Example: Inserting 10, 20, 5, 15 sequentially into a 3-order B+ tree (m=3)

Initial: [10]
Insert 20: [10,20]  // Leaf node not full
Insert 5: [5,10,20]  // Leaf node full, needs splitting
After splitting:
Root node: [10]
Leaf node 1: [5,10] → Leaf node 2: [20]
Insert 15: Find the leaf node where it should be inserted [5,10,15]  // Splitting again
Final structure:
Root node: [10,15]
Leaf node 1: [5,10] → Leaf node 2: [15,20]

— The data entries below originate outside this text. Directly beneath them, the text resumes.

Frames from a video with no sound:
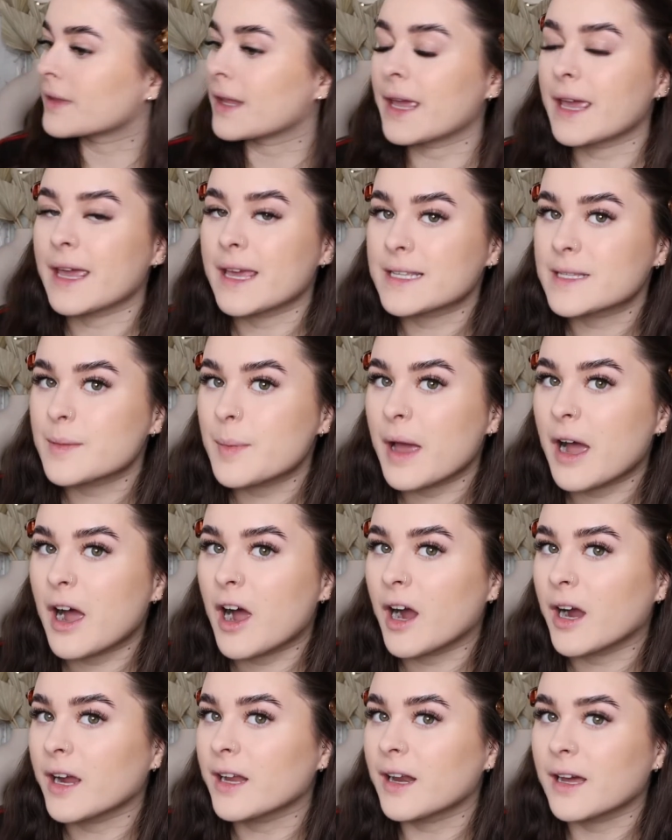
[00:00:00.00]
It is a bit
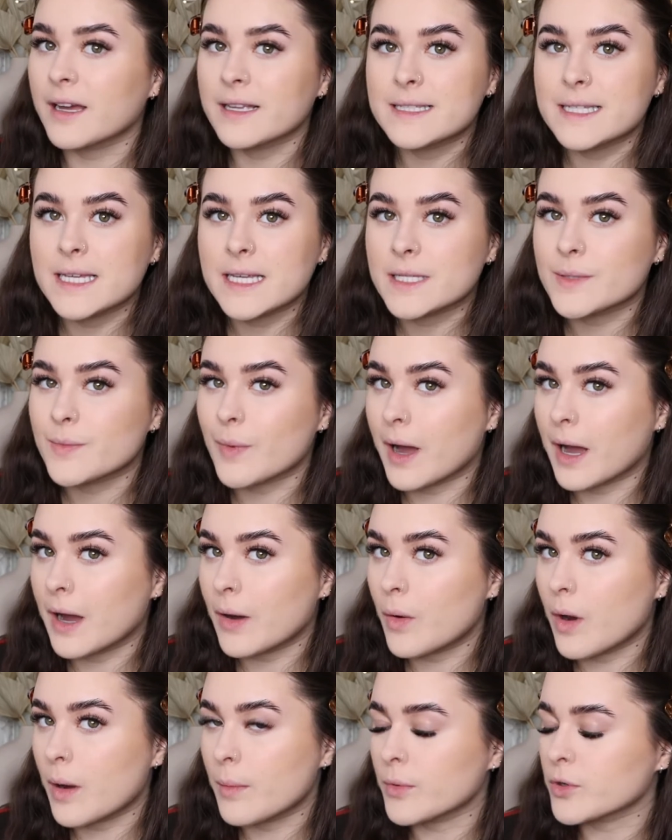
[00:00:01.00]
highlighty as
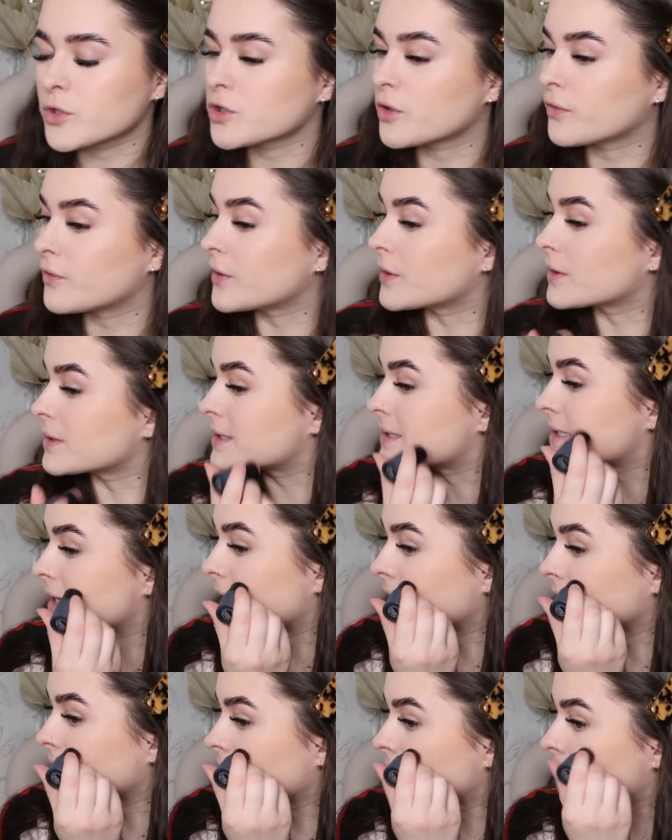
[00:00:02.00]
well. I'm not sure if you can
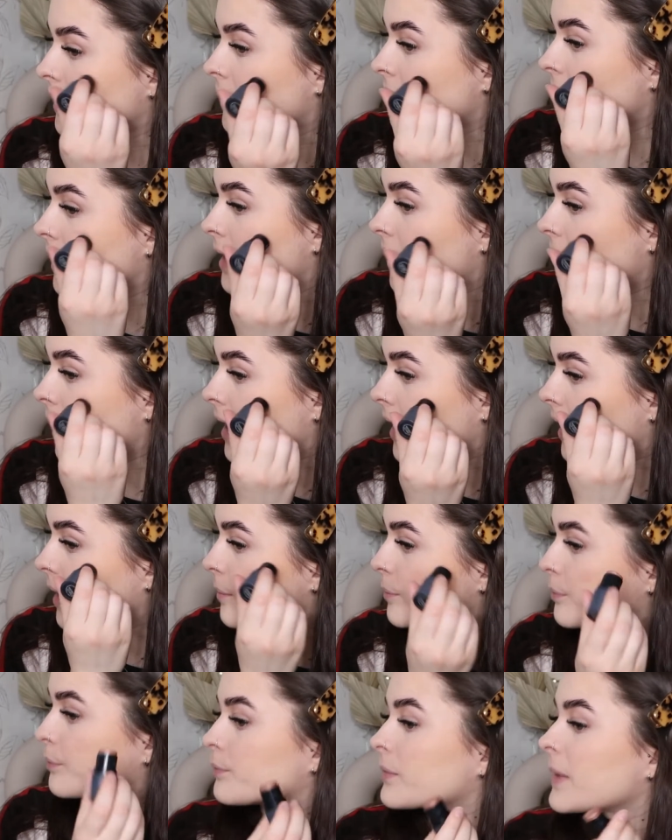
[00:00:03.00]
see.
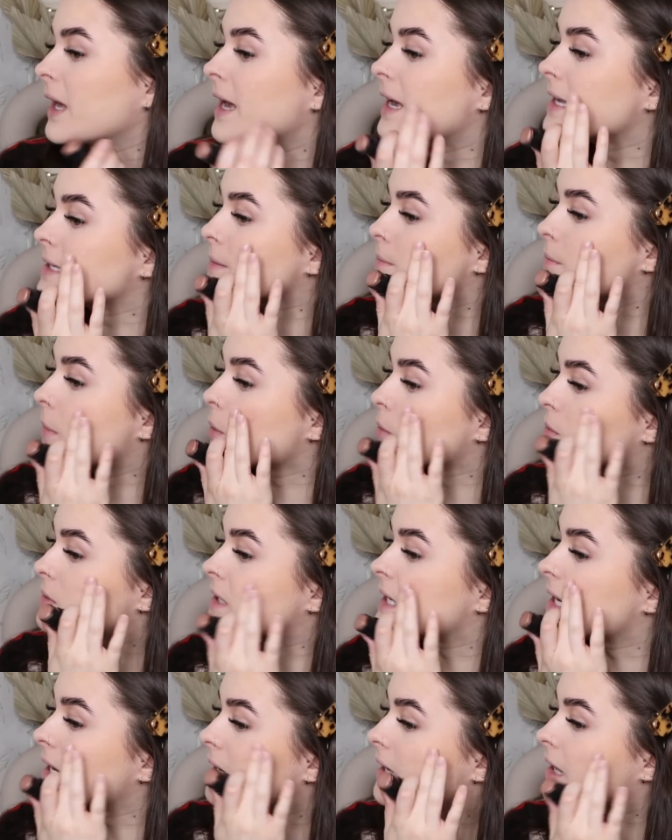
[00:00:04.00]
It is a
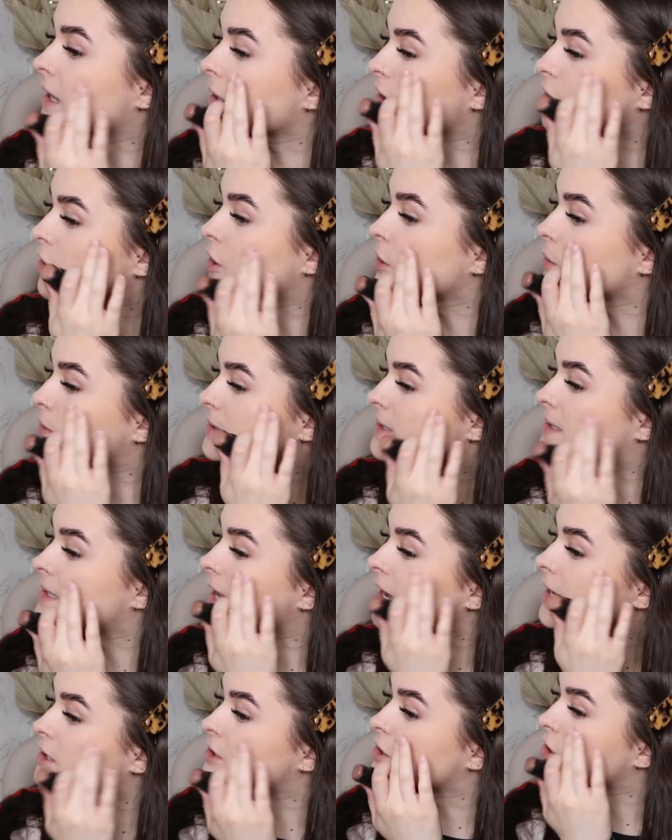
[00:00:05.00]
multi-use
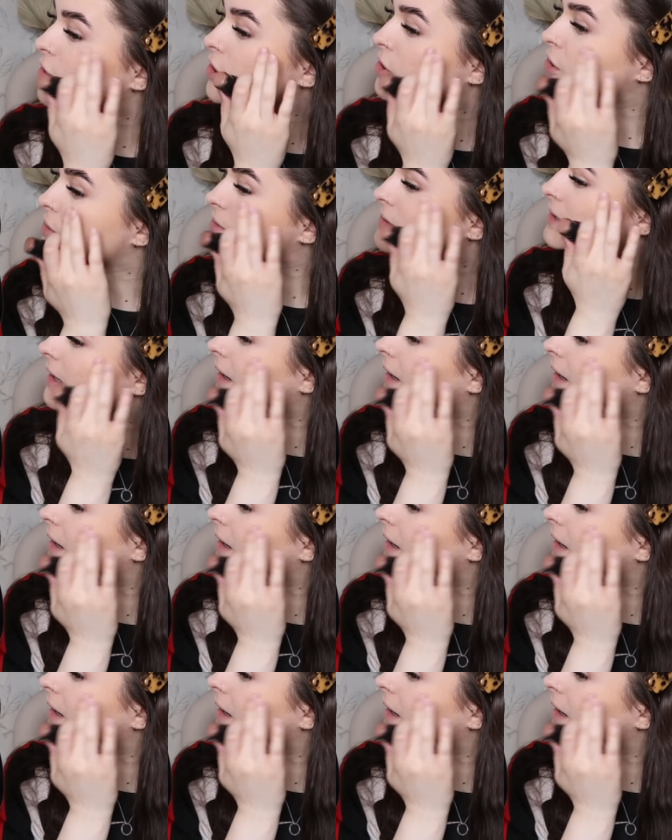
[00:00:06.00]
stick, so you can use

IV. Deletion Operation in B+ Tree
Deletion also requires maintaining balance:

Find the leaf node containing the target key
Delete the key-value pair; if the minimum key requirement (≥⌈m/2⌉-1) is still met, end
If the number of keys is insufficient, consider merging or redistribution:
a. If a sibling node has surplus, borrow a key
b. Otherwise, merge with a sibling node
c. Update the index keys in the parent node

V. Advantages of B+ Tree Compared to B-tree

High efficiency for range queries: leaf node linked list supports sequential traversal
More stable queries: all queries must go to leaf nodes
More compact internal nodes: same memory can store more keys
More suitable for disk I/O: node size is typically aligned with disk pages

Through these characteristics, B+ Tree performs excellently in data storage scenarios requiring extensive disk operations, becoming the de facto standard for database indexing.